◆ STORED DATA
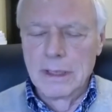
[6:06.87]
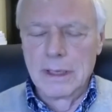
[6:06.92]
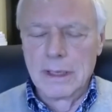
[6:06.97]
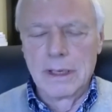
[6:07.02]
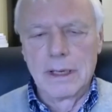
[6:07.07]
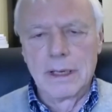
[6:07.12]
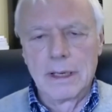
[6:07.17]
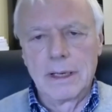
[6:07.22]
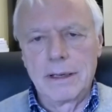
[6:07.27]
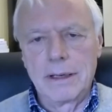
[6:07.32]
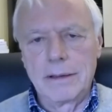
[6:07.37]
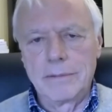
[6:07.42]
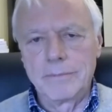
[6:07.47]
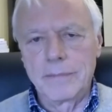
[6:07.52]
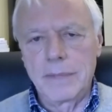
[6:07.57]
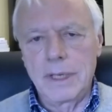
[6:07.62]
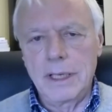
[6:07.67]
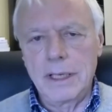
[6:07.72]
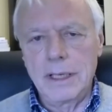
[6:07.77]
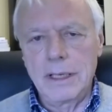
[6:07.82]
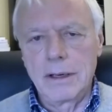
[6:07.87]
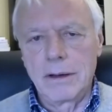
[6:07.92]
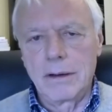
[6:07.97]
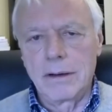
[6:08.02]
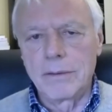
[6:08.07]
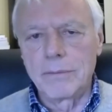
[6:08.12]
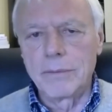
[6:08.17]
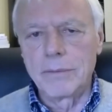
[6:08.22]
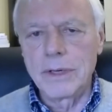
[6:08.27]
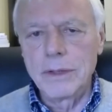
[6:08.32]
A
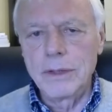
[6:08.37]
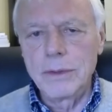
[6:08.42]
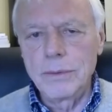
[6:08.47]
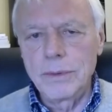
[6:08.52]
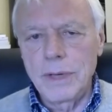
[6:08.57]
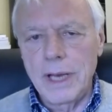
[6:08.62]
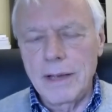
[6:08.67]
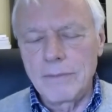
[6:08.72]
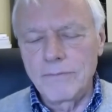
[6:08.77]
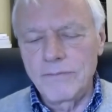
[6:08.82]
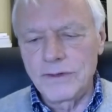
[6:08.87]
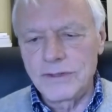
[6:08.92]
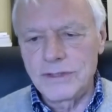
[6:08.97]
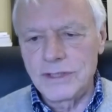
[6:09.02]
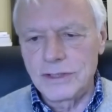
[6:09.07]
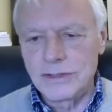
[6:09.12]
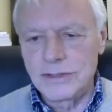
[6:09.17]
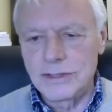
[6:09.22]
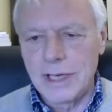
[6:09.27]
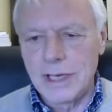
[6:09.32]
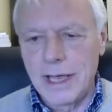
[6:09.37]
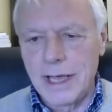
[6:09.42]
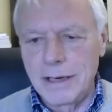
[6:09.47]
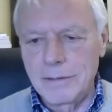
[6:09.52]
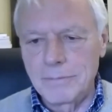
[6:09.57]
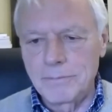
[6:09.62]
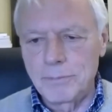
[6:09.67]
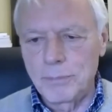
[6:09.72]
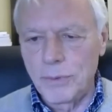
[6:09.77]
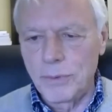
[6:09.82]
renewed emphasis
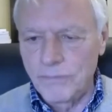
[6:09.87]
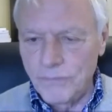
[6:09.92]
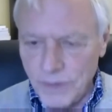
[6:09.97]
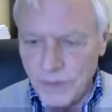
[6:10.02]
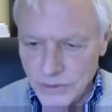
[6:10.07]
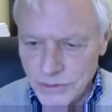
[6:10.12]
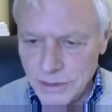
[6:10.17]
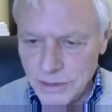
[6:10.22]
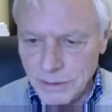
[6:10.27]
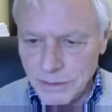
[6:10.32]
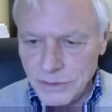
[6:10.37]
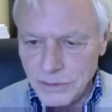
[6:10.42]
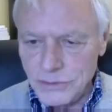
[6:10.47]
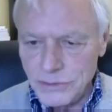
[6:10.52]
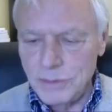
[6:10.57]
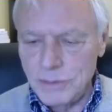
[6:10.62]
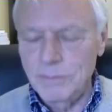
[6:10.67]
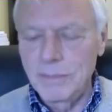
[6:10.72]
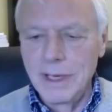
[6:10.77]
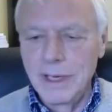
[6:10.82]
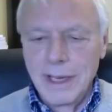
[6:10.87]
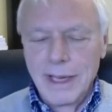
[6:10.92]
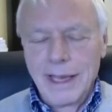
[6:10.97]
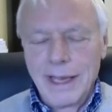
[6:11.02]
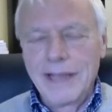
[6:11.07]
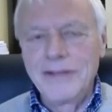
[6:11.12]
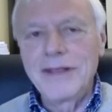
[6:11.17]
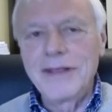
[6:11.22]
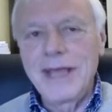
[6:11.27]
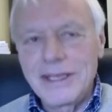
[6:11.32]
on professionalism,
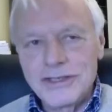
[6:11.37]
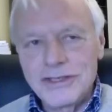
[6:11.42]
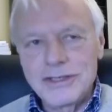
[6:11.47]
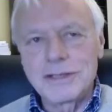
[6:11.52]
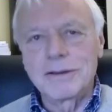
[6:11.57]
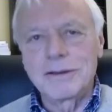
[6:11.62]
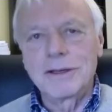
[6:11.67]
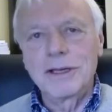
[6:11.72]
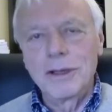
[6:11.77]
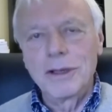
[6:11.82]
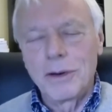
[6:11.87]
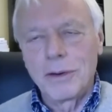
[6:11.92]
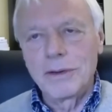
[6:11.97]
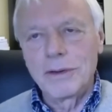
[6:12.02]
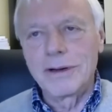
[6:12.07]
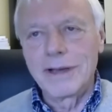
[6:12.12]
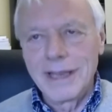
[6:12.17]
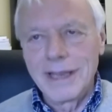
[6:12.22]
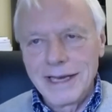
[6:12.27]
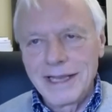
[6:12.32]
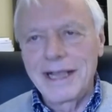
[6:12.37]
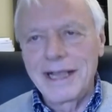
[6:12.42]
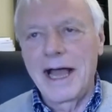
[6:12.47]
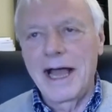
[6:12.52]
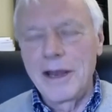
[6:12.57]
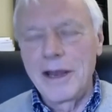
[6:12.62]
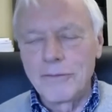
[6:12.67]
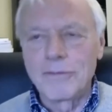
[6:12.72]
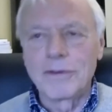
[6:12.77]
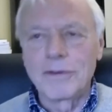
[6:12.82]
and that's you're getting
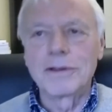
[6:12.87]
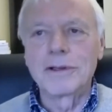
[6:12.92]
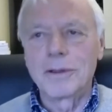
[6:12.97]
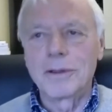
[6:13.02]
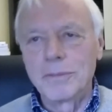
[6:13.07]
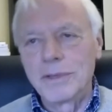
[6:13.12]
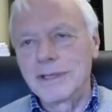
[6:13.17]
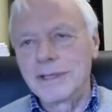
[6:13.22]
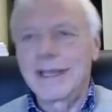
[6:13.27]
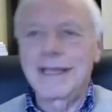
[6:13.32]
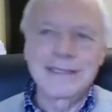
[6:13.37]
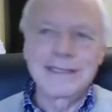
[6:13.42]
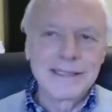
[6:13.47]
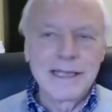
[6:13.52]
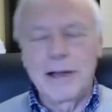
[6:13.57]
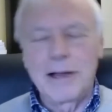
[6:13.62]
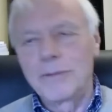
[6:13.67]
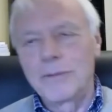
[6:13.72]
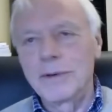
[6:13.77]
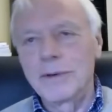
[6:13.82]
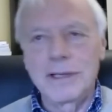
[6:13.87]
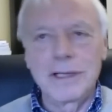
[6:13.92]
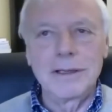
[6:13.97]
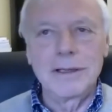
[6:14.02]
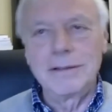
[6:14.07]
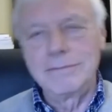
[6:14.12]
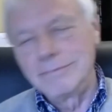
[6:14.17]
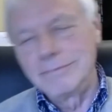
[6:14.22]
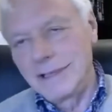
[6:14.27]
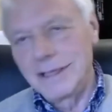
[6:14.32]
kind of a little bit. That's not really.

◆ TASK GOAL
What the response needs is every entry, repeated exactly, and none of the pictures.

◆ REPLY TO THE TASK
[6:06.87]
[6:06.92]
[6:06.97]
[6:07.02]
[6:07.07]
[6:07.12]
[6:07.17]
[6:07.22]
[6:07.27]
[6:07.32]
[6:07.37]
[6:07.42]
[6:07.47]
[6:07.52]
[6:07.57]
[6:07.62]
[6:07.67]
[6:07.72]
[6:07.77]
[6:07.82]
[6:07.87]
[6:07.92]
[6:07.97]
[6:08.02]
[6:08.07]
[6:08.12]
[6:08.17]
[6:08.22]
[6:08.27]
[6:08.32]
A
[6:08.37]
[6:08.42]
[6:08.47]
[6:08.52]
[6:08.57]
[6:08.62]
[6:08.67]
[6:08.72]
[6:08.77]
[6:08.82]
[6:08.87]
[6:08.92]
[6:08.97]
[6:09.02]
[6:09.07]
[6:09.12]
[6:09.17]
[6:09.22]
[6:09.27]
[6:09.32]
[6:09.37]
[6:09.42]
[6:09.47]
[6:09.52]
[6:09.57]
[6:09.62]
[6:09.67]
[6:09.72]
[6:09.77]
[6:09.82]
renewed emphasis
[6:09.87]
[6:09.92]
[6:09.97]
[6:10.02]
[6:10.07]
[6:10.12]
[6:10.17]
[6:10.22]
[6:10.27]
[6:10.32]
[6:10.37]
[6:10.42]
[6:10.47]
[6:10.52]
[6:10.57]
[6:10.62]
[6:10.67]
[6:10.72]
[6:10.77]
[6:10.82]
[6:10.87]
[6:10.92]
[6:10.97]
[6:11.02]
[6:11.07]
[6:11.12]
[6:11.17]
[6:11.22]
[6:11.27]
[6:11.32]
on professionalism,
[6:11.37]
[6:11.42]
[6:11.47]
[6:11.52]
[6:11.57]
[6:11.62]
[6:11.67]
[6:11.72]
[6:11.77]
[6:11.82]
[6:11.87]
[6:11.92]
[6:11.97]
[6:12.02]
[6:12.07]
[6:12.12]
[6:12.17]
[6:12.22]
[6:12.27]
[6:12.32]
[6:12.37]
[6:12.42]
[6:12.47]
[6:12.52]
[6:12.57]
[6:12.62]
[6:12.67]
[6:12.72]
[6:12.77]
[6:12.82]
and that's you're getting
[6:12.87]
[6:12.92]
[6:12.97]
[6:13.02]
[6:13.07]
[6:13.12]
[6:13.17]
[6:13.22]
[6:13.27]
[6:13.32]
[6:13.37]
[6:13.42]
[6:13.47]
[6:13.52]
[6:13.57]
[6:13.62]
[6:13.67]
[6:13.72]
[6:13.77]
[6:13.82]
[6:13.87]
[6:13.92]
[6:13.97]
[6:14.02]
[6:14.07]
[6:14.12]
[6:14.17]
[6:14.22]
[6:14.27]
[6:14.32]
kind of a little bit. That's not really.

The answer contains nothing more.